Before my departure, I took some photographs of my home – and everything that I held dear. Of course I also take a picture of those four people who took such good care of us, the house and the garden. They had been working for us for years, and are part of our lives. On the left is Dasimah, who washes all our clothes every day, hangs them to dry and irons them. I recall her ironing with a coal iron. While I write this, I wonder if this memory is correct, or if I was actually thinking back to earlier years of my childhood, in a different house. In the afternoon everything will lie freshly washed and ironed in the laundry basket. I realize that having laundry washed and ready on the same day is a luxury, as I now have to do all that by myself in the Netherlands. When that is done, Dasimah would go home. Standing next to her is Pawiro, the cook, who is married to Djuned, the man on the far right of the photo. Both lived in our house.

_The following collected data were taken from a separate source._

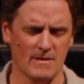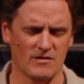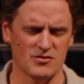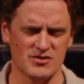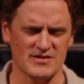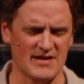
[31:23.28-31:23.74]

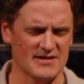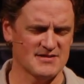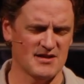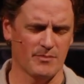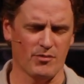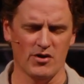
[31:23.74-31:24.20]
there's just that
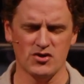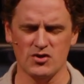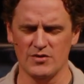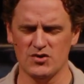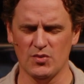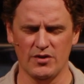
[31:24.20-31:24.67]

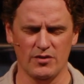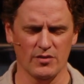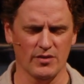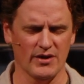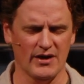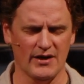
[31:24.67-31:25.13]
separation between
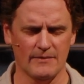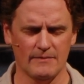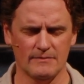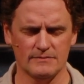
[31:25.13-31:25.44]
you and God.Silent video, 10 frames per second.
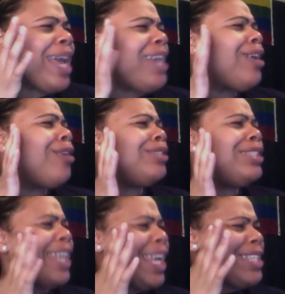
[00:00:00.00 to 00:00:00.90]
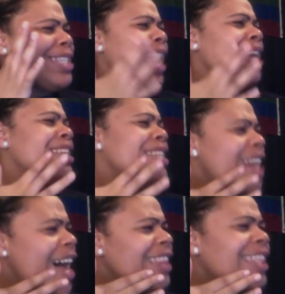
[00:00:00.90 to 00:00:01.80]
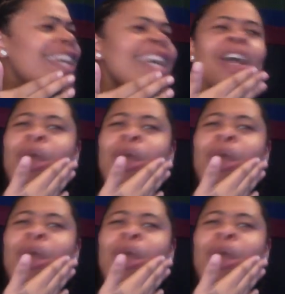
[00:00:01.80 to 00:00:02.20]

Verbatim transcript: ain't no dents, ain't nothing.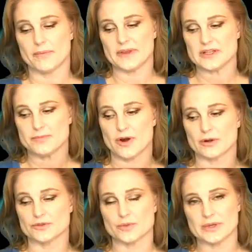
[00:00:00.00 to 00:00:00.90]
these
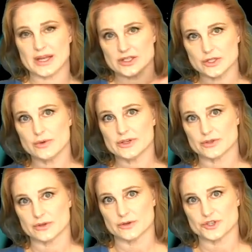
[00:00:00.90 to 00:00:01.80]
particles, when they do
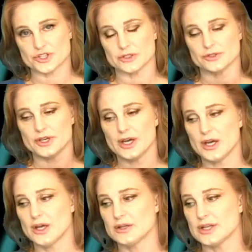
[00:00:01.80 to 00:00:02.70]
enter the Earth's shield,
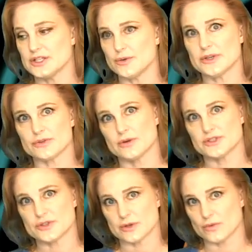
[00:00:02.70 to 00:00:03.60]
they do enter
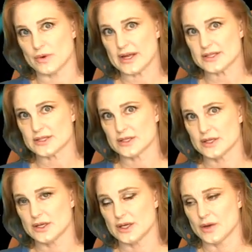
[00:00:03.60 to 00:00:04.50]
in certain ways.
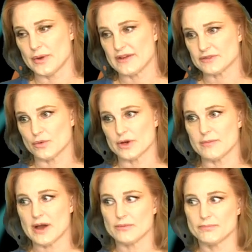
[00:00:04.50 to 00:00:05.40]
And we have to worry
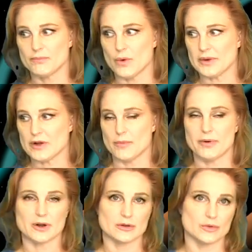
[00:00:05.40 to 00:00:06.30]
about what we call
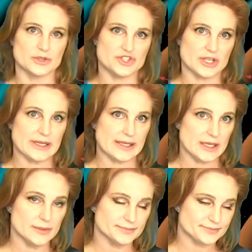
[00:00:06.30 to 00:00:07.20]
particle
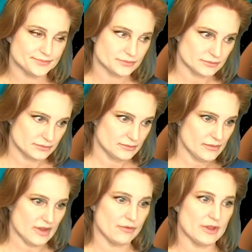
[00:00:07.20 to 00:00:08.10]
rigidity
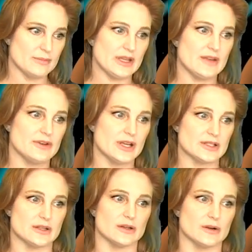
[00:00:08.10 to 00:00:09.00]
for them to even
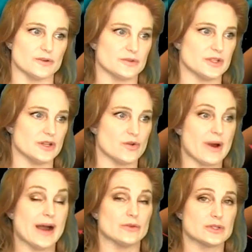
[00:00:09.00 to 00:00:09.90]
get to the Earth, to the
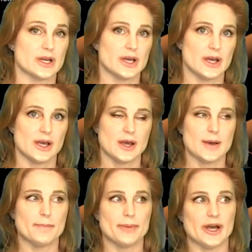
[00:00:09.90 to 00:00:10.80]
ground.
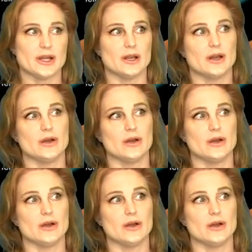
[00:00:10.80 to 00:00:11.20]
But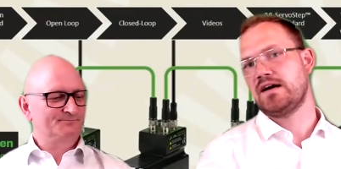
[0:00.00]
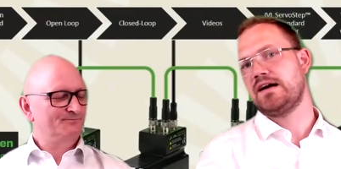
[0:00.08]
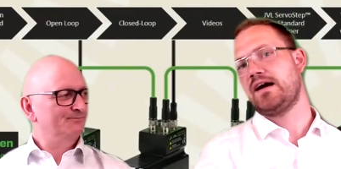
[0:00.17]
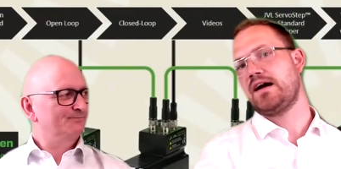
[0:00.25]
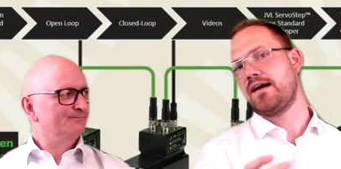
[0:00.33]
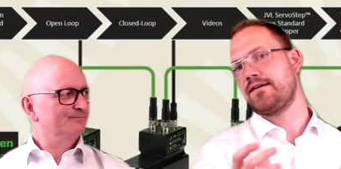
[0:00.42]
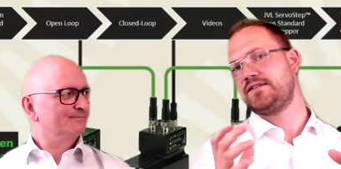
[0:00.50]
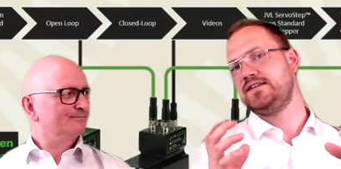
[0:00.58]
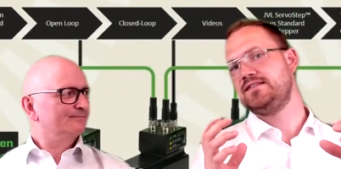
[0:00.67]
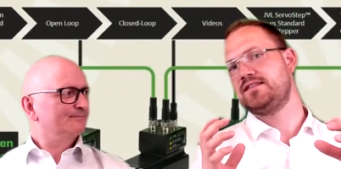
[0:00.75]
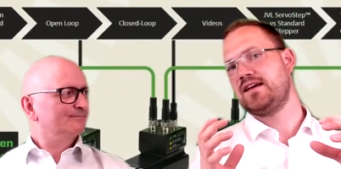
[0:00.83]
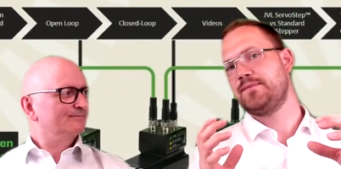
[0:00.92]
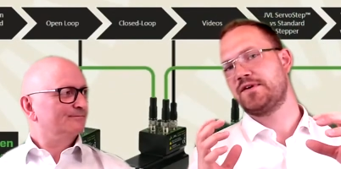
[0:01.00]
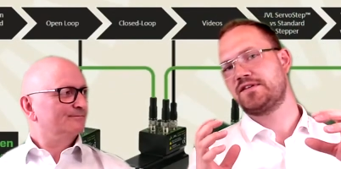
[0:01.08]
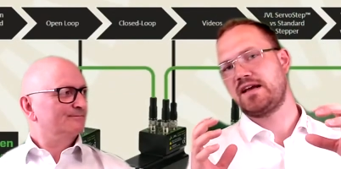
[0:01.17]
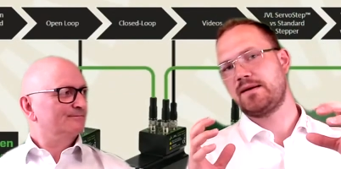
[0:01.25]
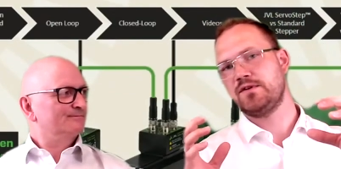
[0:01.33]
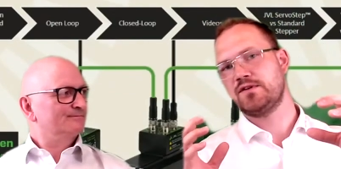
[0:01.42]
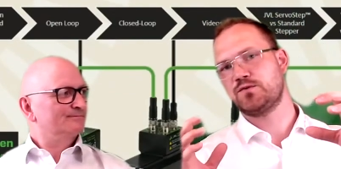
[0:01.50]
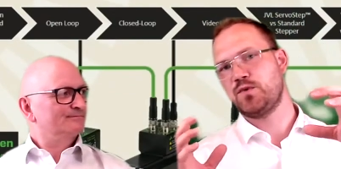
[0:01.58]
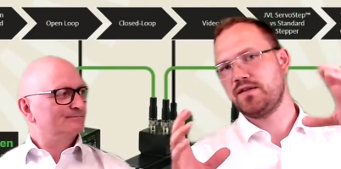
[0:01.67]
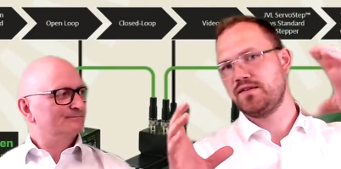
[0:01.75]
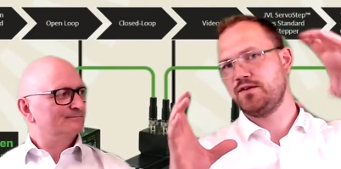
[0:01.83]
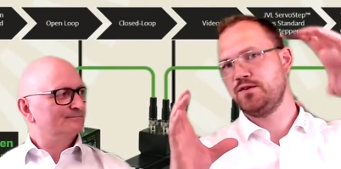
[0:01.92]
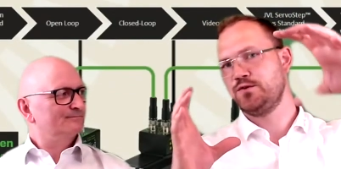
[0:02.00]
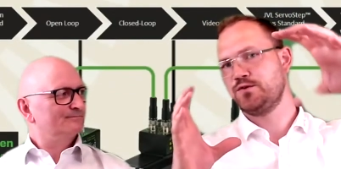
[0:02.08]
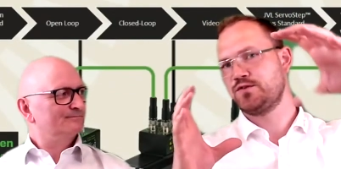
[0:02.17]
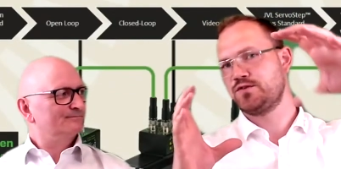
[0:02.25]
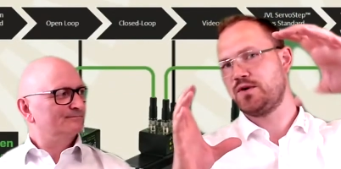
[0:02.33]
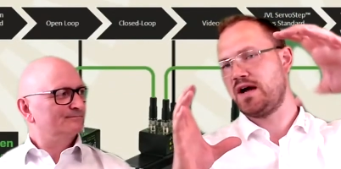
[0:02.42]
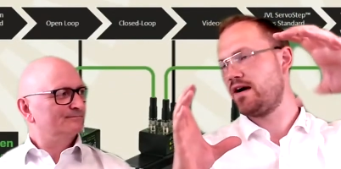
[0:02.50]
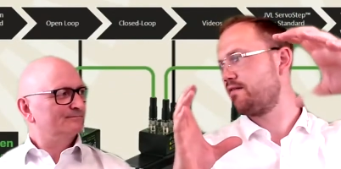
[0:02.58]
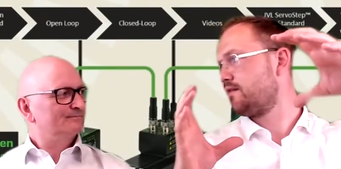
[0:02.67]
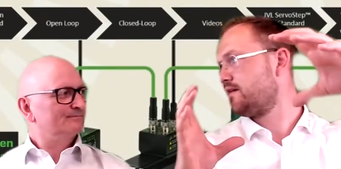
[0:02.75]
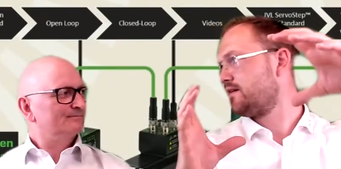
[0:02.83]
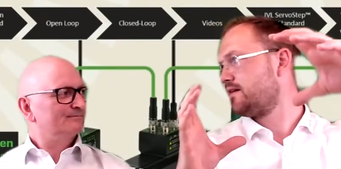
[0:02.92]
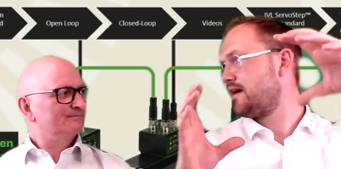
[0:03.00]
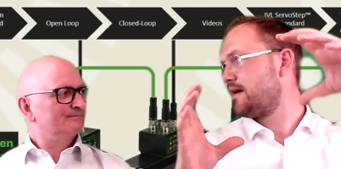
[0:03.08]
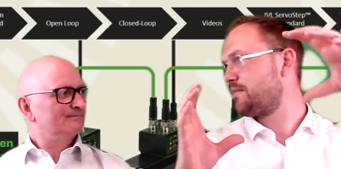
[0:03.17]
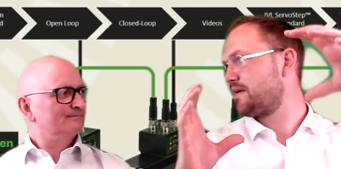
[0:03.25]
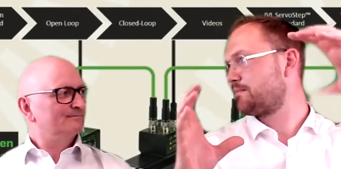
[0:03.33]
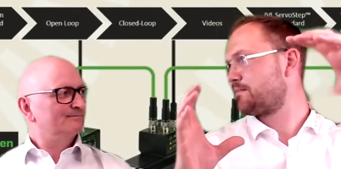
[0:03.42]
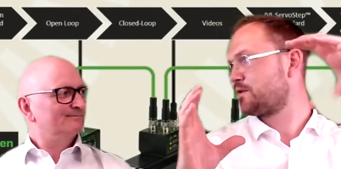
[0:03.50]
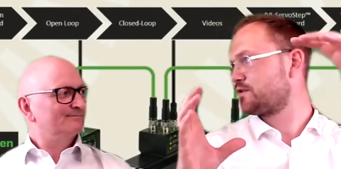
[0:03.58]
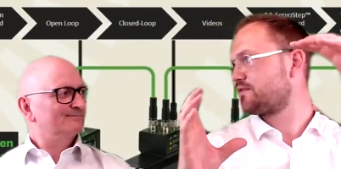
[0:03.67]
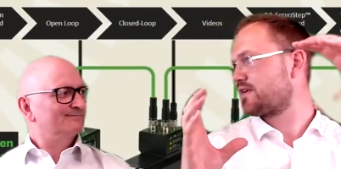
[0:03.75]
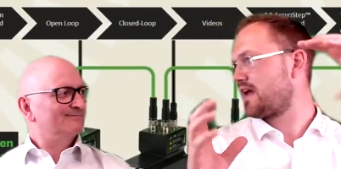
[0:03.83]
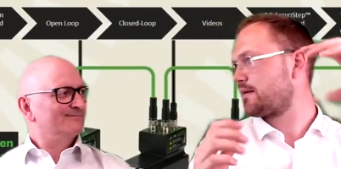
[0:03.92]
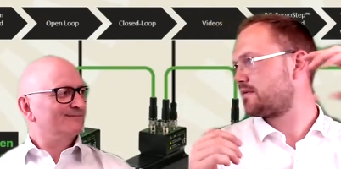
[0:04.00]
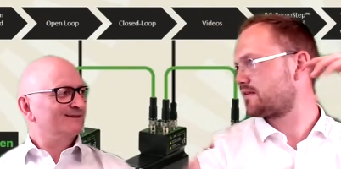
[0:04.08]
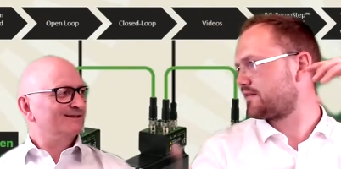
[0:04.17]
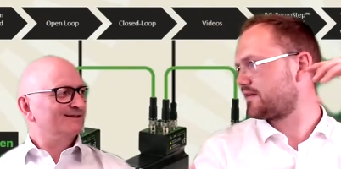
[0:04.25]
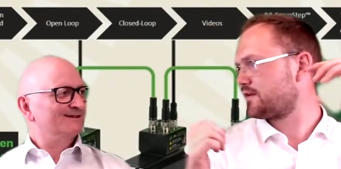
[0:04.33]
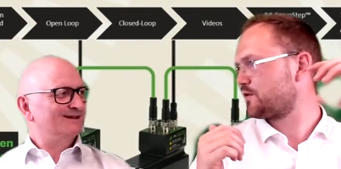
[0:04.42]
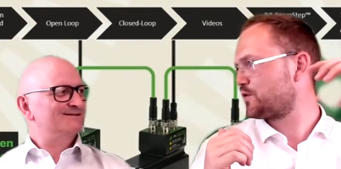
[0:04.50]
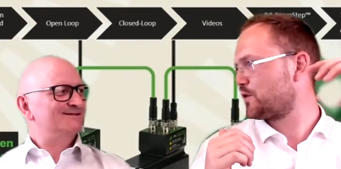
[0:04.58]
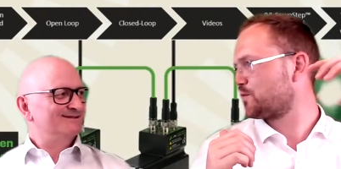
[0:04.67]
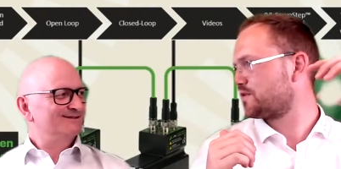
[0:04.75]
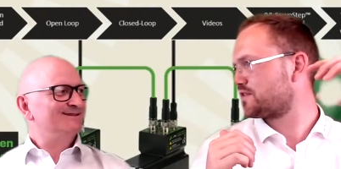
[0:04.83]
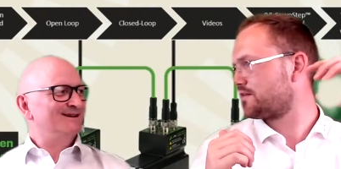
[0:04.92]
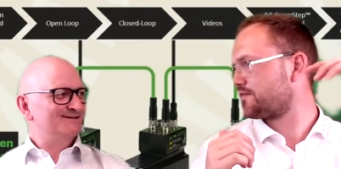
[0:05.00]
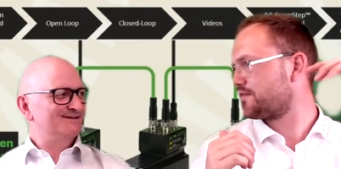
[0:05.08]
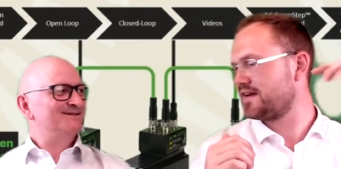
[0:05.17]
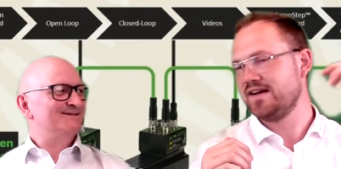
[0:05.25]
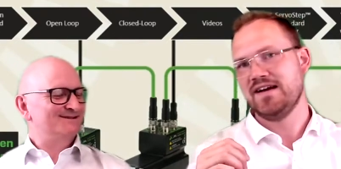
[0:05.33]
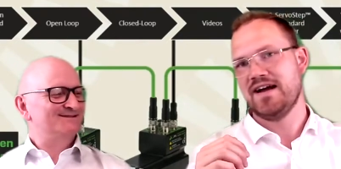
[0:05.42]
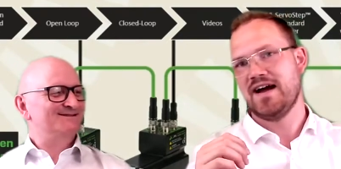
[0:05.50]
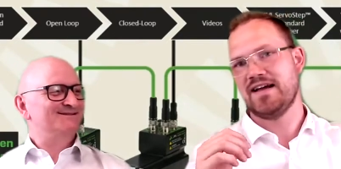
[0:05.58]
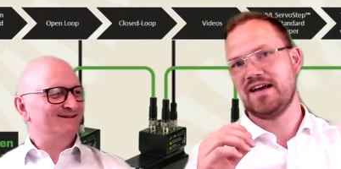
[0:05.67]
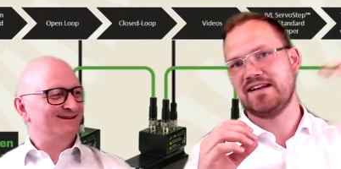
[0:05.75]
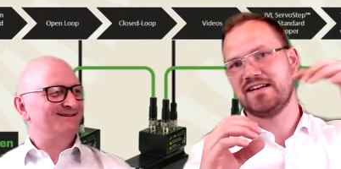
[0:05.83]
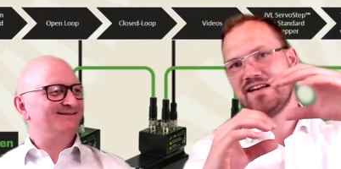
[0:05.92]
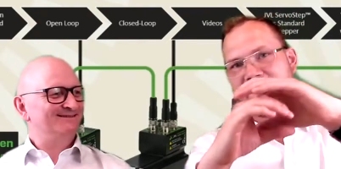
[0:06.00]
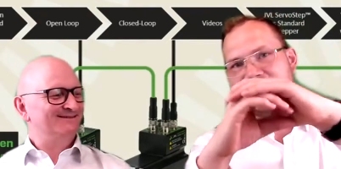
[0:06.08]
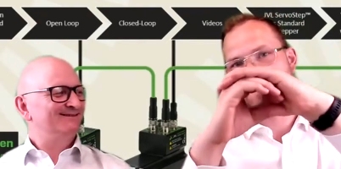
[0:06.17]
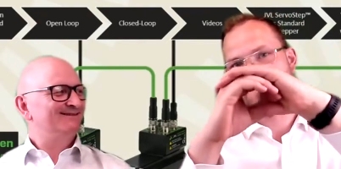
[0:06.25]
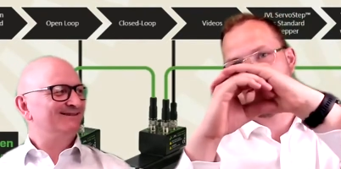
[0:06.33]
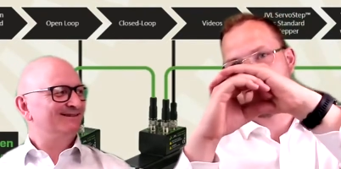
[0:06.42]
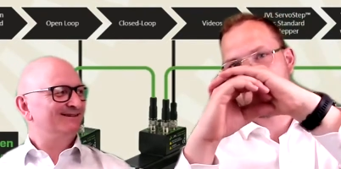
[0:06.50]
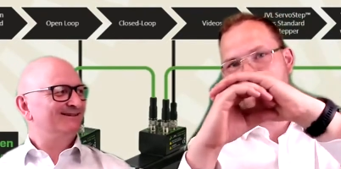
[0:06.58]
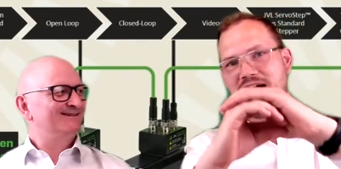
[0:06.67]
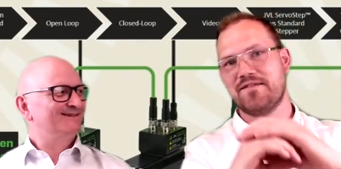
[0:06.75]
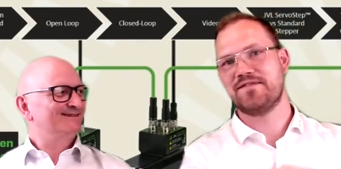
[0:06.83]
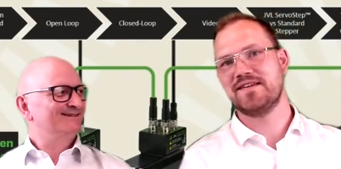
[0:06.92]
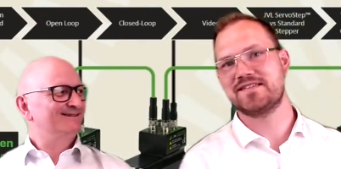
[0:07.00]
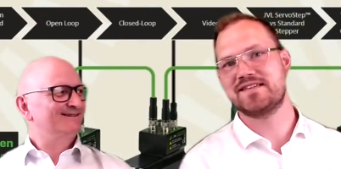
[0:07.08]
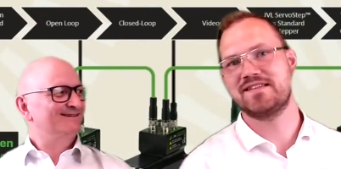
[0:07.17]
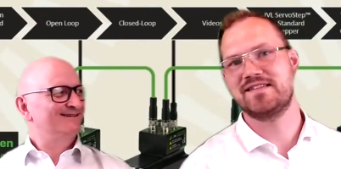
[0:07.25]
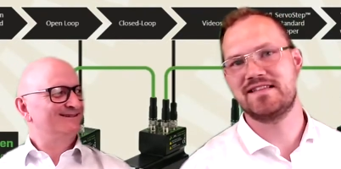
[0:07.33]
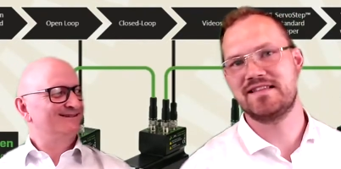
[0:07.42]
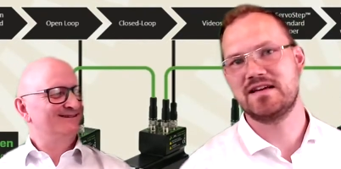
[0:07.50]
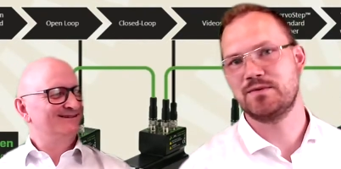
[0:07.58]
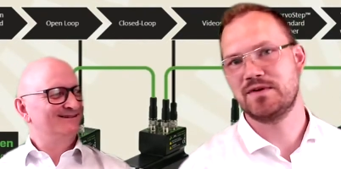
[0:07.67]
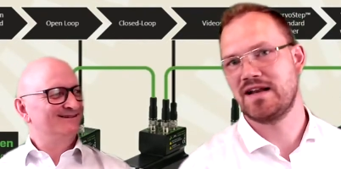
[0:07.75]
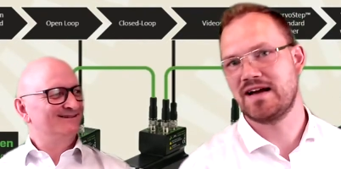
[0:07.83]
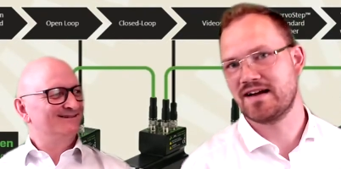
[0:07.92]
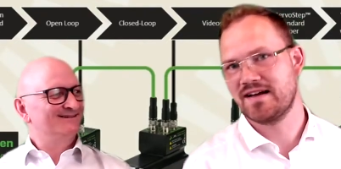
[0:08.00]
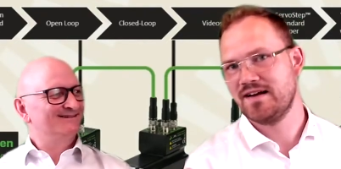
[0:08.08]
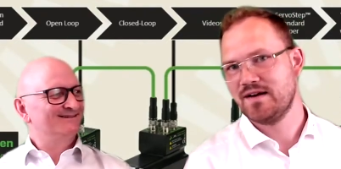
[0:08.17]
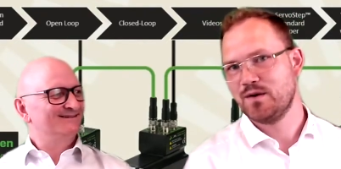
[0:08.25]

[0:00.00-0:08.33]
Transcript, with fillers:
Speaker 1: I, I have seen some examples where they used to have a big bunch of cables. I think yes. you showed me something. Yes, yes, yes. And and, and now they only had this, and they were like,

I cannot remember much of Pawiro’s cooking. Most likely she was a good cook, but not an exceptional one. My mother was the one who would cook special dishes. The way Dasimah and Pawiro were dressed is seldom seen nowadays. Most people would prefer western-style clothing.
Andi, standing to the right of Pawiro, is our driver. He looks a bit disheveled in this photo, which was unusual for him. Andi gave me my first driving lessons. When I returned from school and the streets were quiet in the afternoon heat, he would teach me how to work the clutch of our Austin, accelerate, navigate corners, park: everything that had to do with driving. He was a kind man whose path of life would sometimes be talked about in a negative manner, as he had three wives: one after the other. At the end, he remained faithful to Enék, who was well over a head taller than him.
On the far right is Djuned. He was responsible for ‘male’ tasks such as the garden, the driveway, the dogs and watering the plants. My clearest memories of him were that he was always the one who served us our evening meals. My parents, particularly my father, thought it important to have a well-set table, with the dishes served with the proper utensils. Djuned, always well dressed, would stand in the same corner of the room next to the grand piano, and help us with the food whenever necessary. He would refill glasses with water, and made sure all our needs were met.
When I look at this photograph and these people, I am filled with warm thoughts. They are part of my memories of those wonderful years in Bandung, where I returned to after leaving for several years of boarding school.